▶ [Records supplied]:
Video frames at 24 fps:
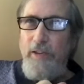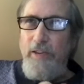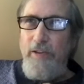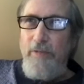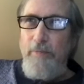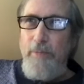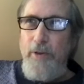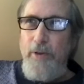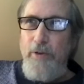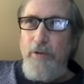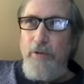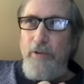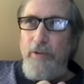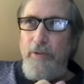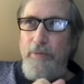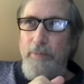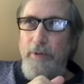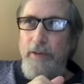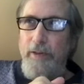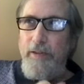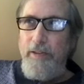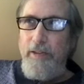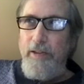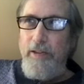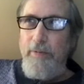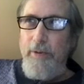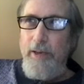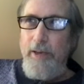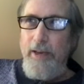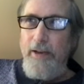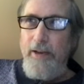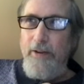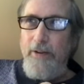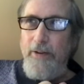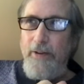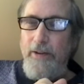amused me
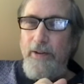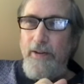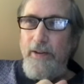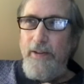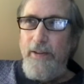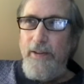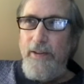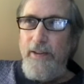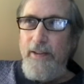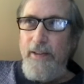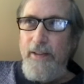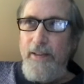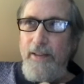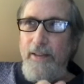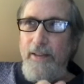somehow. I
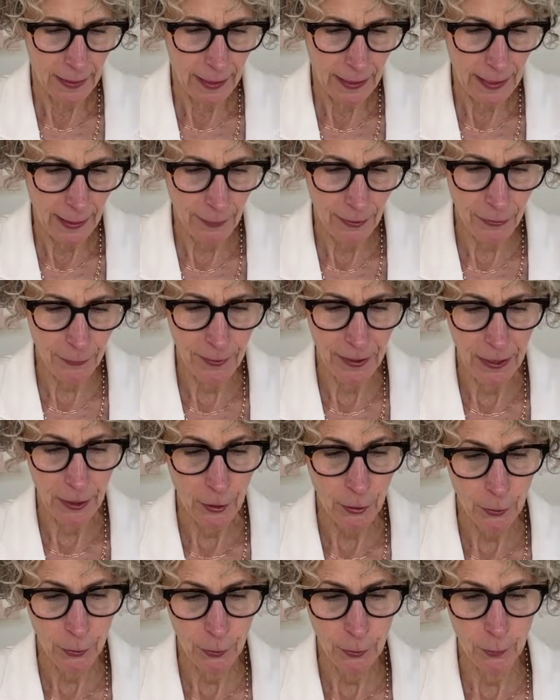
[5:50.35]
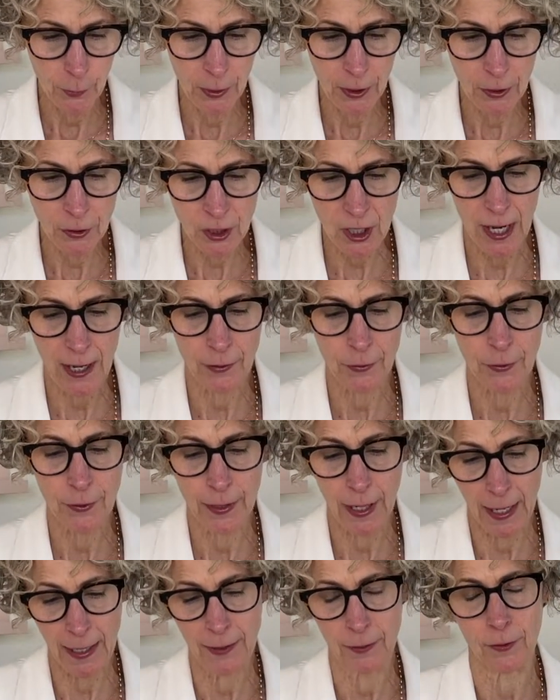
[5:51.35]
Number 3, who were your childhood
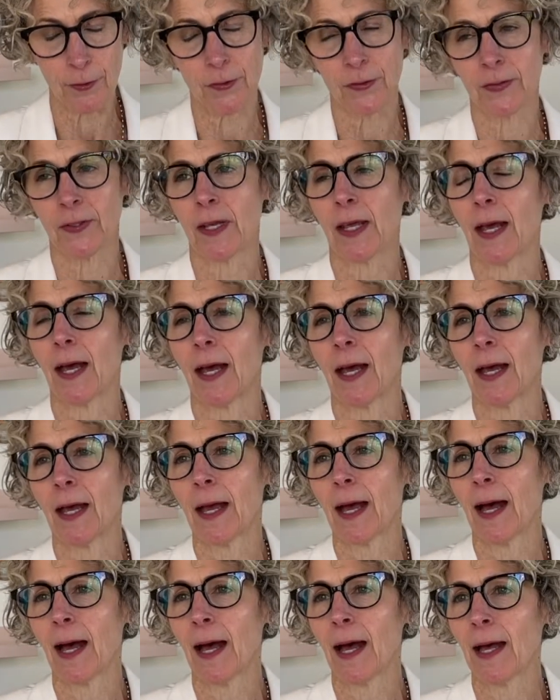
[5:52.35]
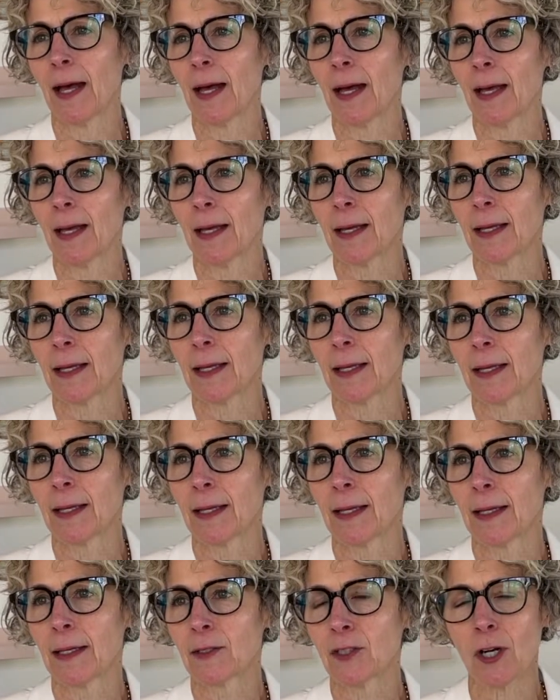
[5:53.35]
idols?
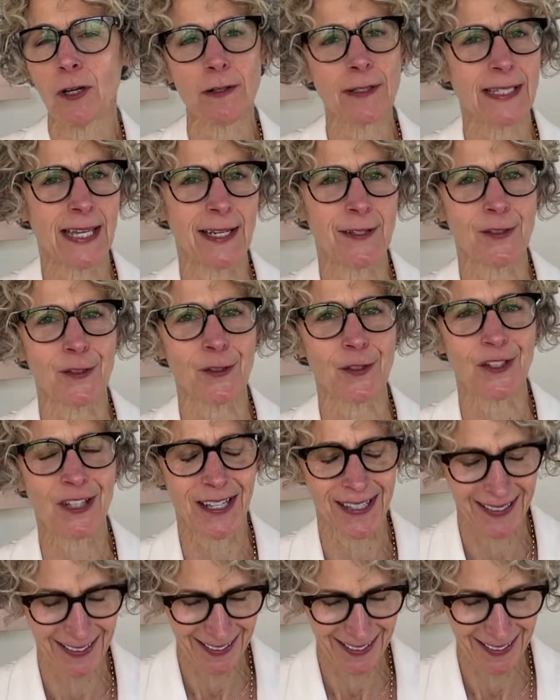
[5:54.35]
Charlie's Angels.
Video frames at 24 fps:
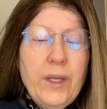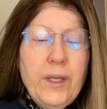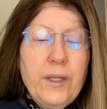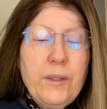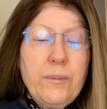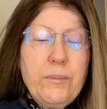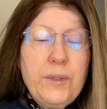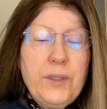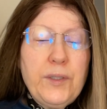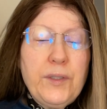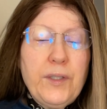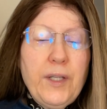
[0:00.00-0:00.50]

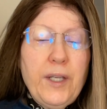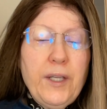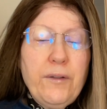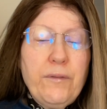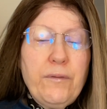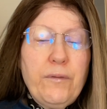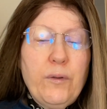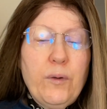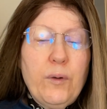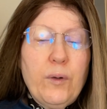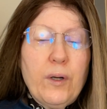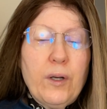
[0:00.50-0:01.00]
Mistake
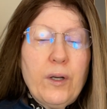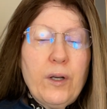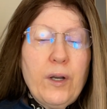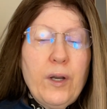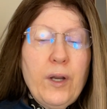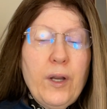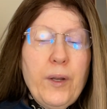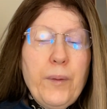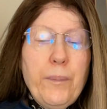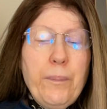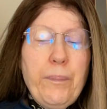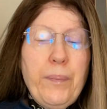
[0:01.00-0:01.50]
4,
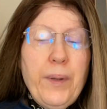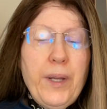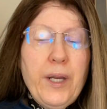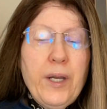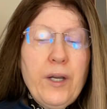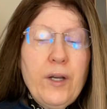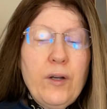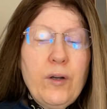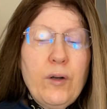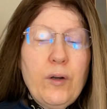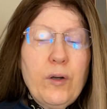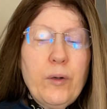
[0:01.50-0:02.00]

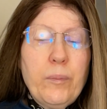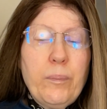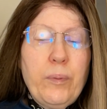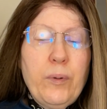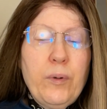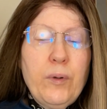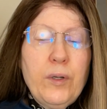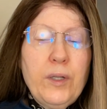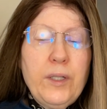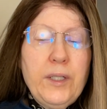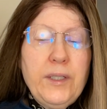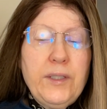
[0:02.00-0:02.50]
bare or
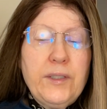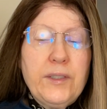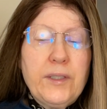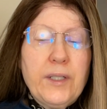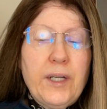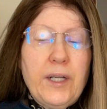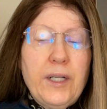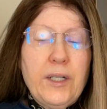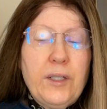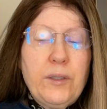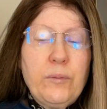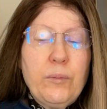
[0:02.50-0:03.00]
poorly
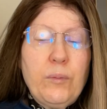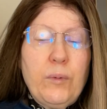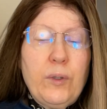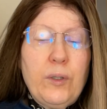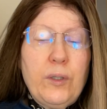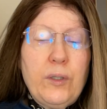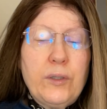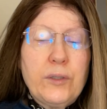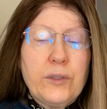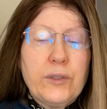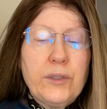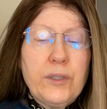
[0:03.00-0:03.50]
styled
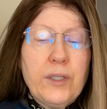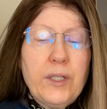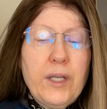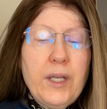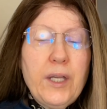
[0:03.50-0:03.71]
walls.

▶ [About this task]: Here the job is to print the data above exactly, except for any pictures.

▶ [Answer space]:
Video frames at 24 fps:
amused me
somehow. I
[5:50.35]
[5:51.35]
Number 3, who were your childhood
[5:52.35]
[5:53.35]
idols?
[5:54.35]
Charlie's Angels.
Video frames at 24 fps:
[0:00.00-0:00.50]

[0:00.50-0:01.00]
Mistake
[0:01.00-0:01.50]
4,
[0:01.50-0:02.00]

[0:02.00-0:02.50]
bare or
[0:02.50-0:03.00]
poorly
[0:03.00-0:03.50]
styled
[0:03.50-0:03.71]
walls.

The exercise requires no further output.